Mediterranean Pan-fried Chicken and Vegetables

5 from 5 votes
Prep Time 10 minutes
Cook Time 10 minutes
Total Time 20 minutes
Course Dinner
Cuisine European
Servings 3 people
Calories 83 kcal


  • 750 g Chicken breast fillet
  • 2 piece Chopped onions
  • 1 large Garlic clove chopped
  • Salt
  • Black pepper from the mill
  • Cayenne pepper something
  • 1 tablespoon Butter
  • 400 g Frozen vegetable mix
  • 1 teaspoon Dried basil
  • 1 teaspoon Dried oregano
  • 1 Cup Water
  • 100 g Tomato paste concentrated three times


  • Cut the fillet into bite-sized pieces.
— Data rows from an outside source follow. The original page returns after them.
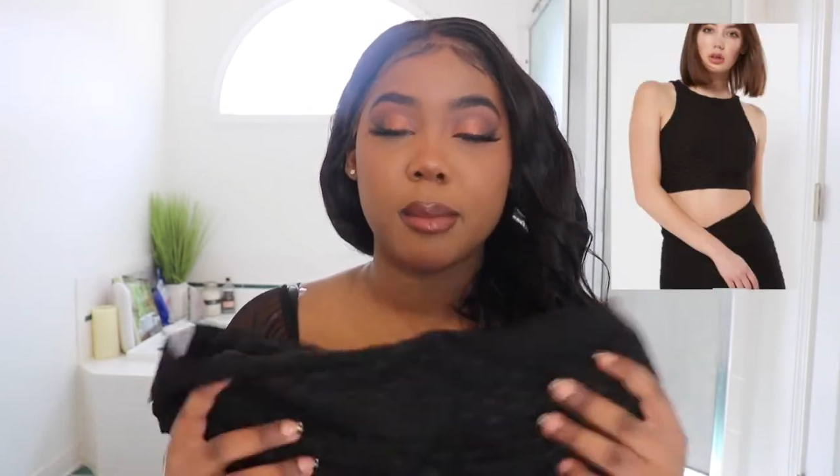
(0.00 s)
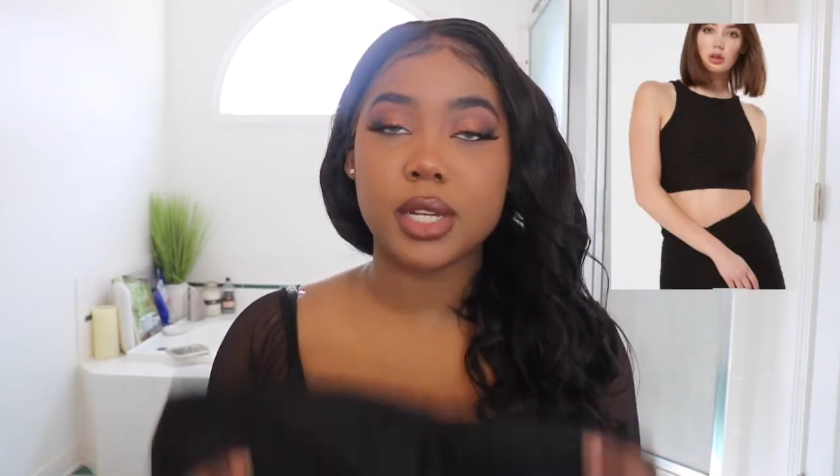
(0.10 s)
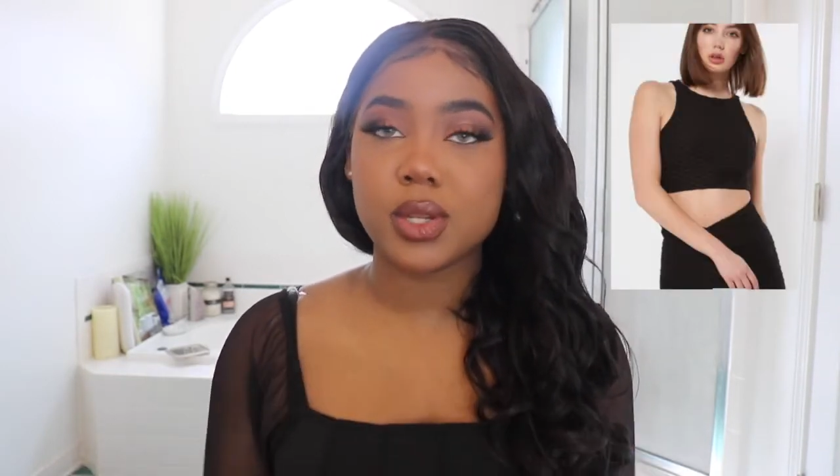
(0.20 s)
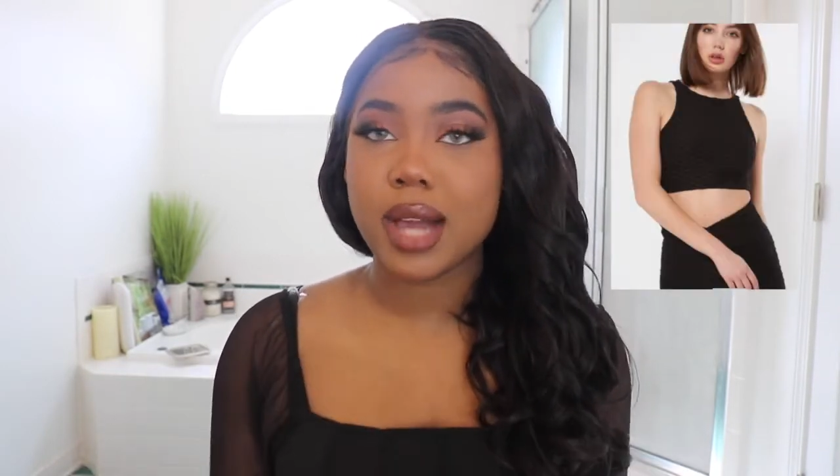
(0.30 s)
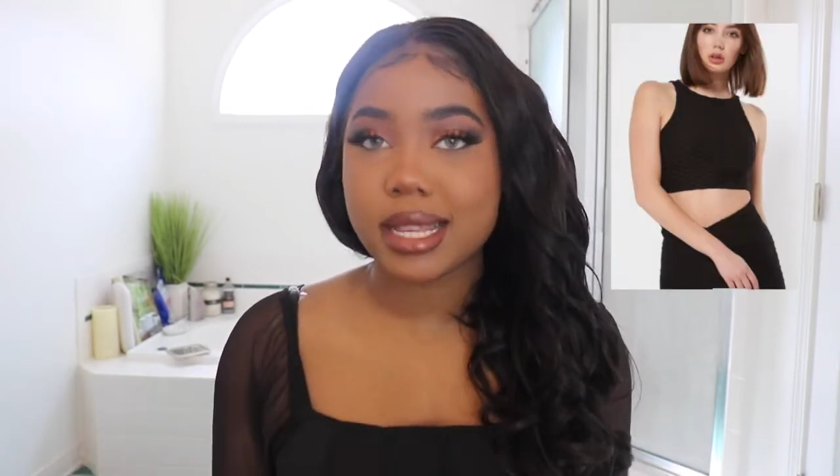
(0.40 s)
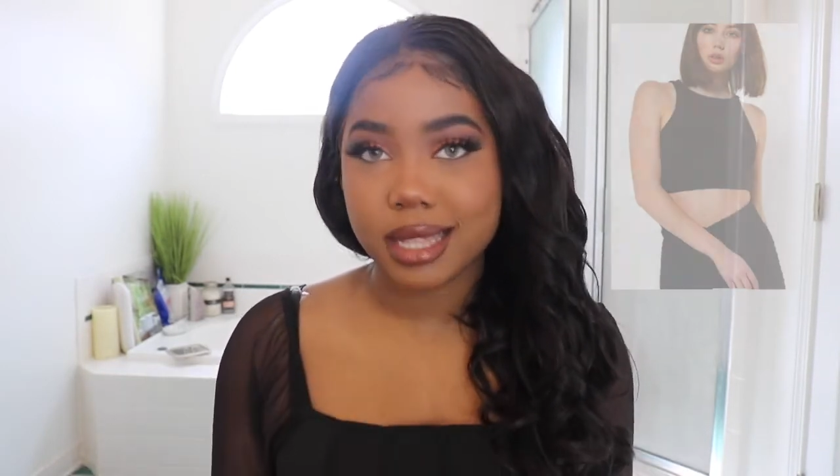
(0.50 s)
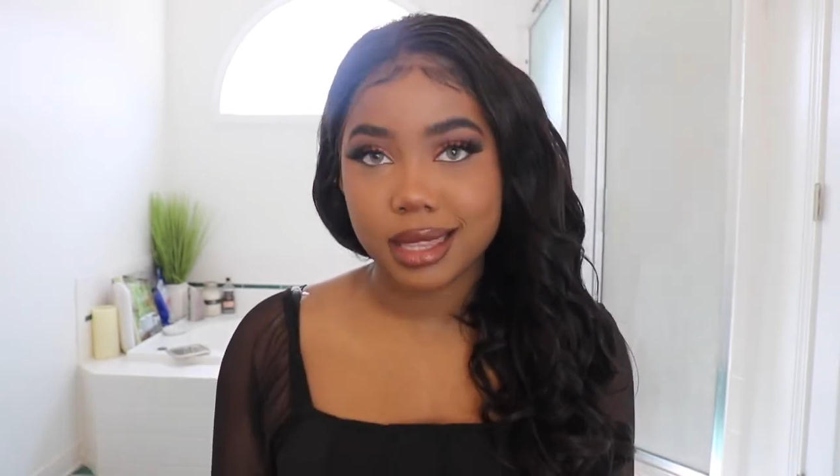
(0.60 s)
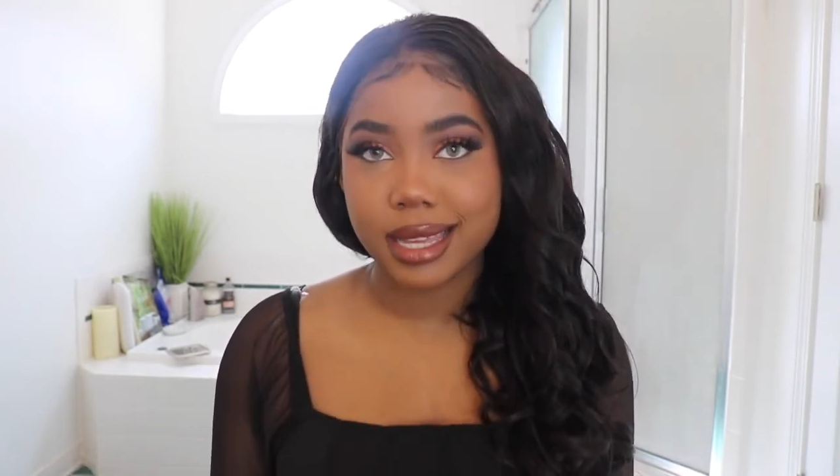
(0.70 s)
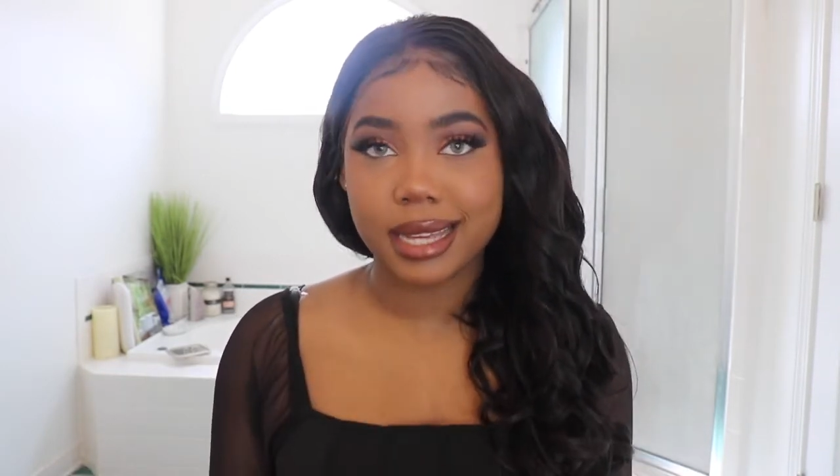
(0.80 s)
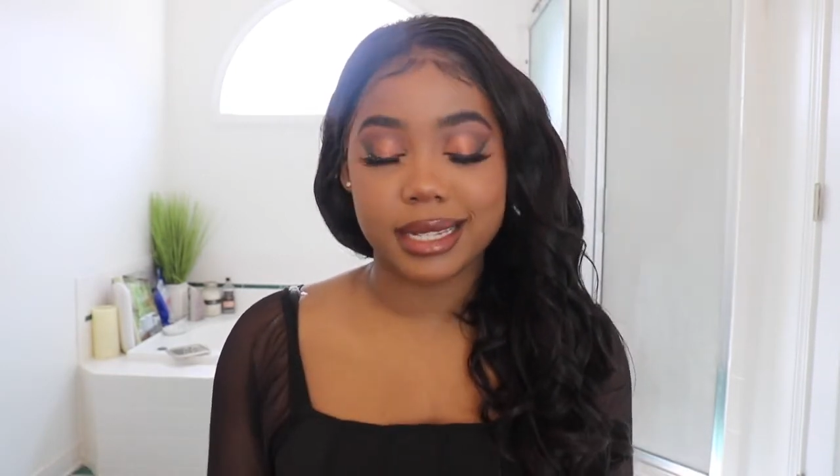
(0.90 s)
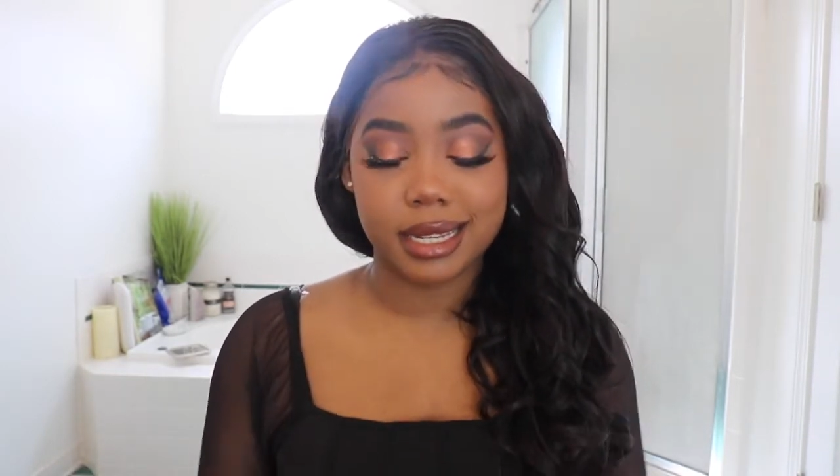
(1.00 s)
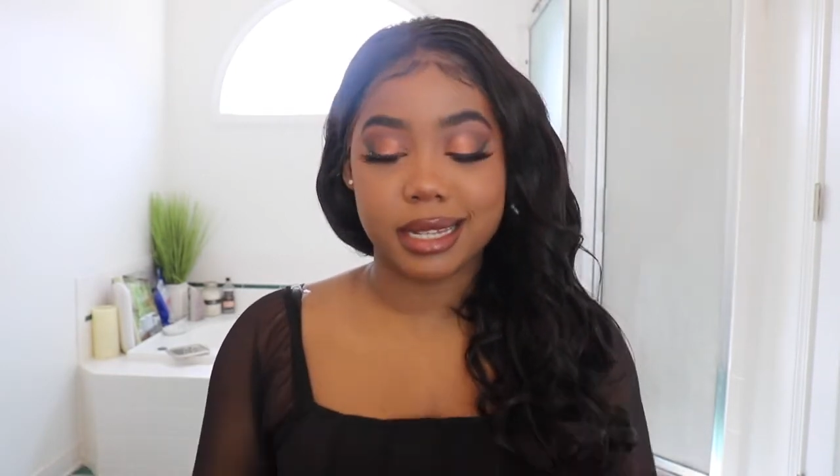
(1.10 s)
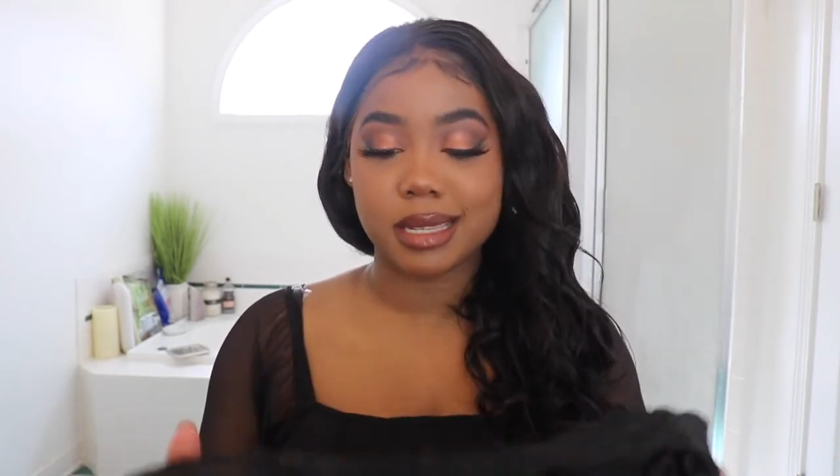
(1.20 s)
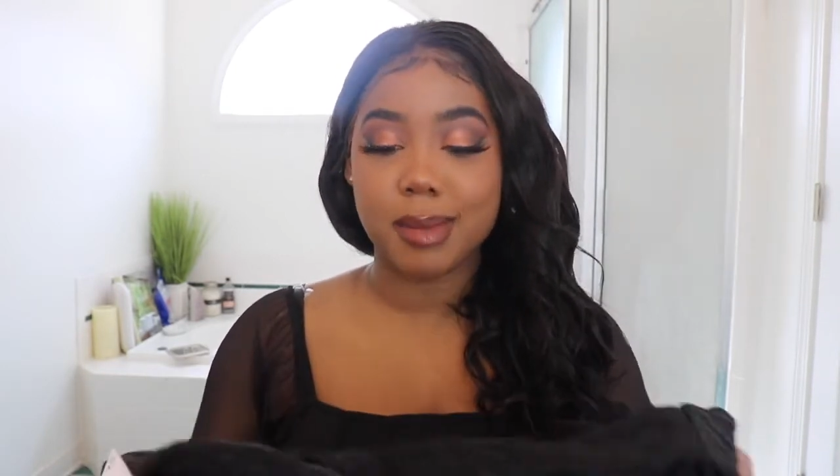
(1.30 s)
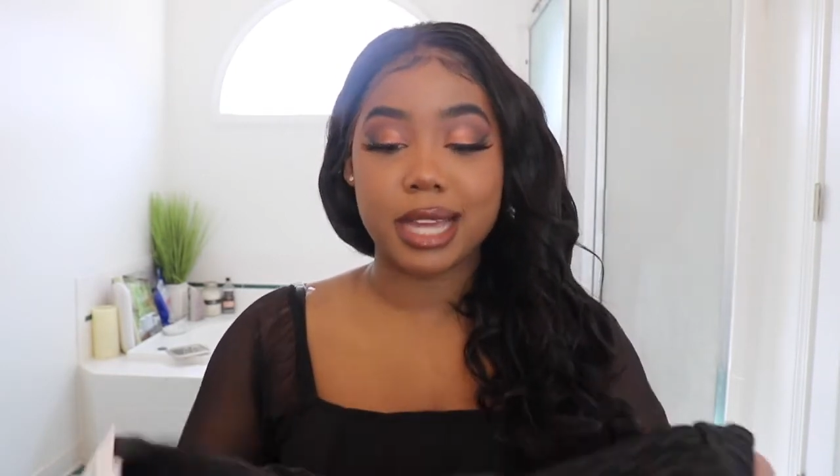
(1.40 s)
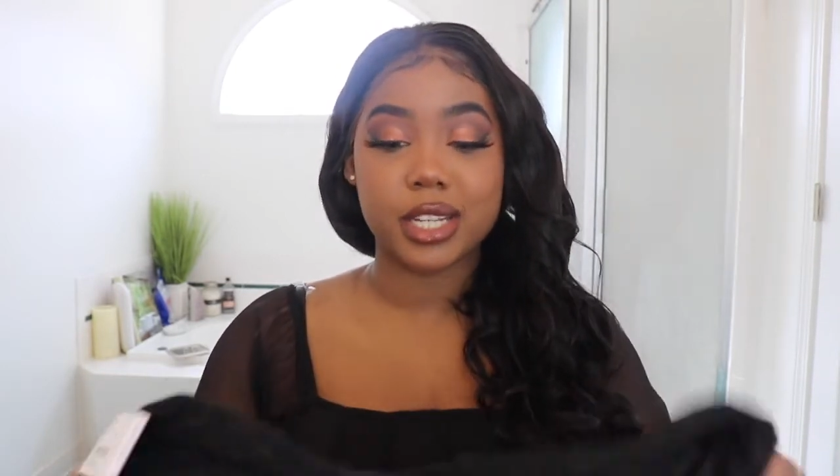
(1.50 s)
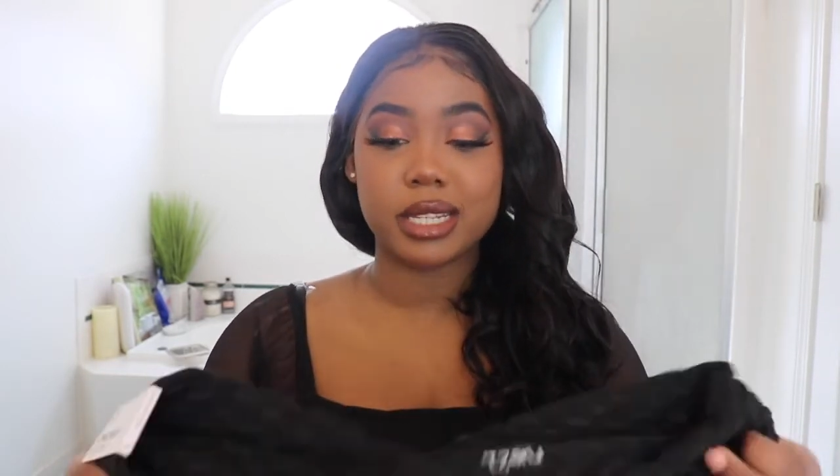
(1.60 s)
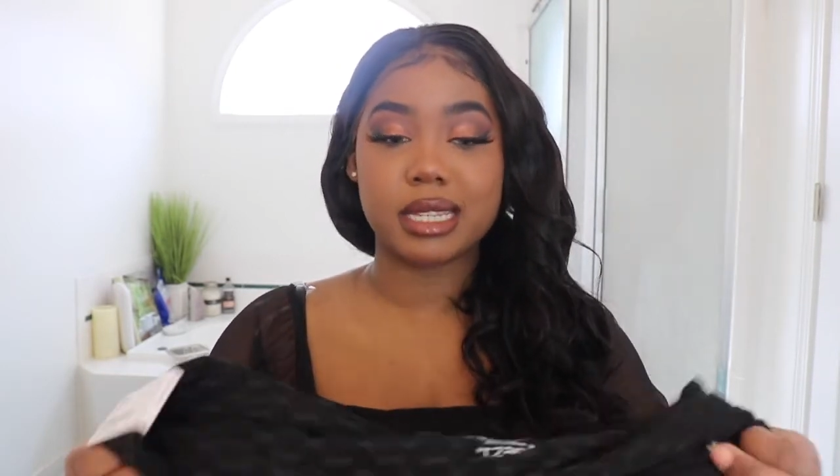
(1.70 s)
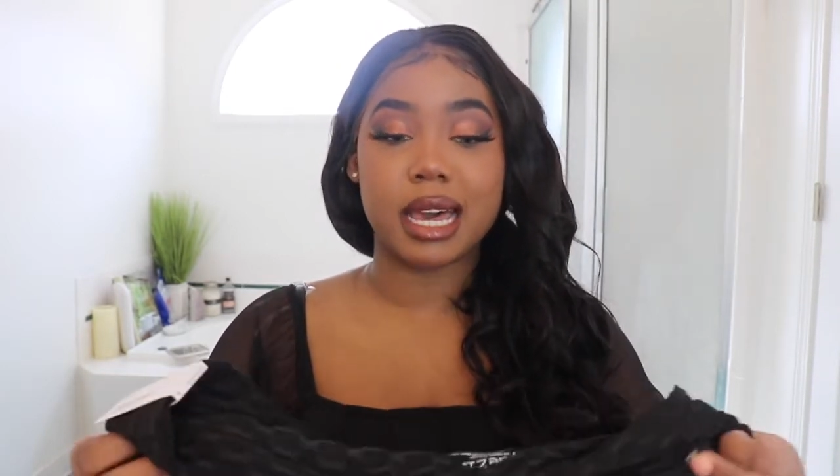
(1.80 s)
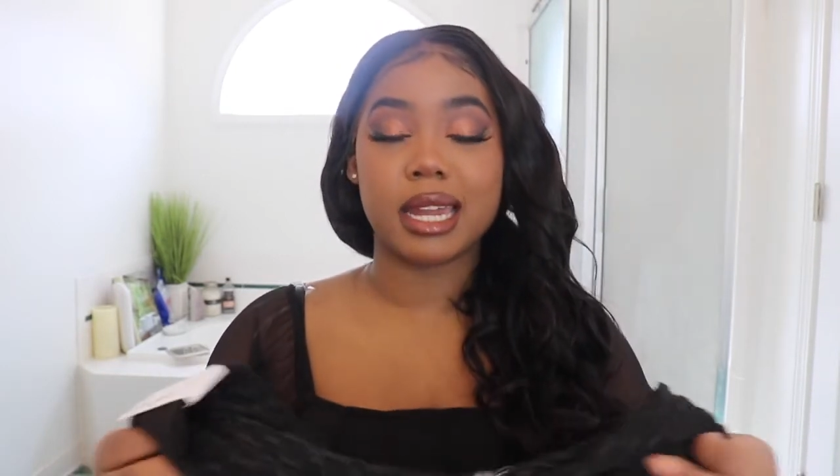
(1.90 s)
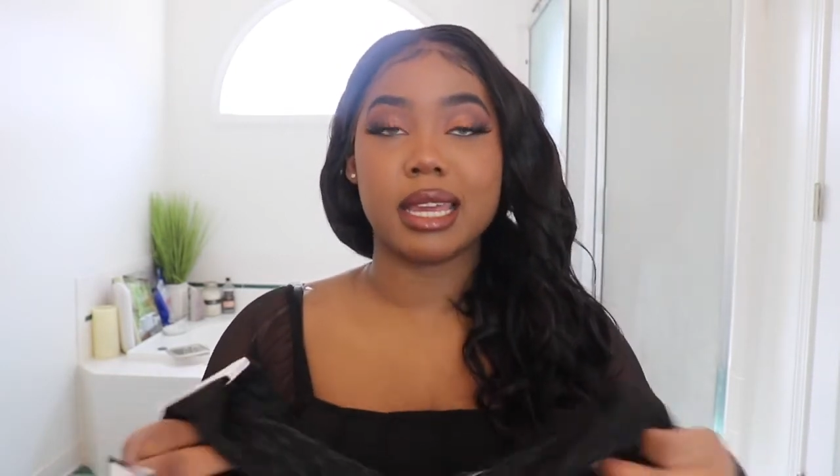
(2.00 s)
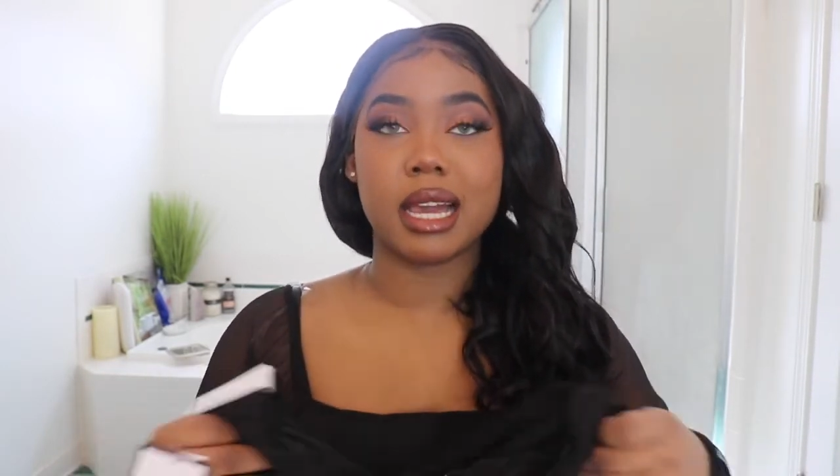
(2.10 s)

But you guys get the idea. It's a matching set.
Fry in the butter with the onions and a little salt and pepper. Sweat the garlic clove with it.
  • Add the frozen vegetables. Sprinkle with a little salt and cayenne pepper. Mix with the meat and fry briefly. Add the water and the herbs, mix everything again and let the pan simmer for 10 minutes on the lowest heat setting with the lid closed. The vegetables consisted of eggplant, yellow and green zucchini and red peppers. Freshly frozen with no spices.
  • Finally, mix in the tomato paste and season well again. Good Appetite.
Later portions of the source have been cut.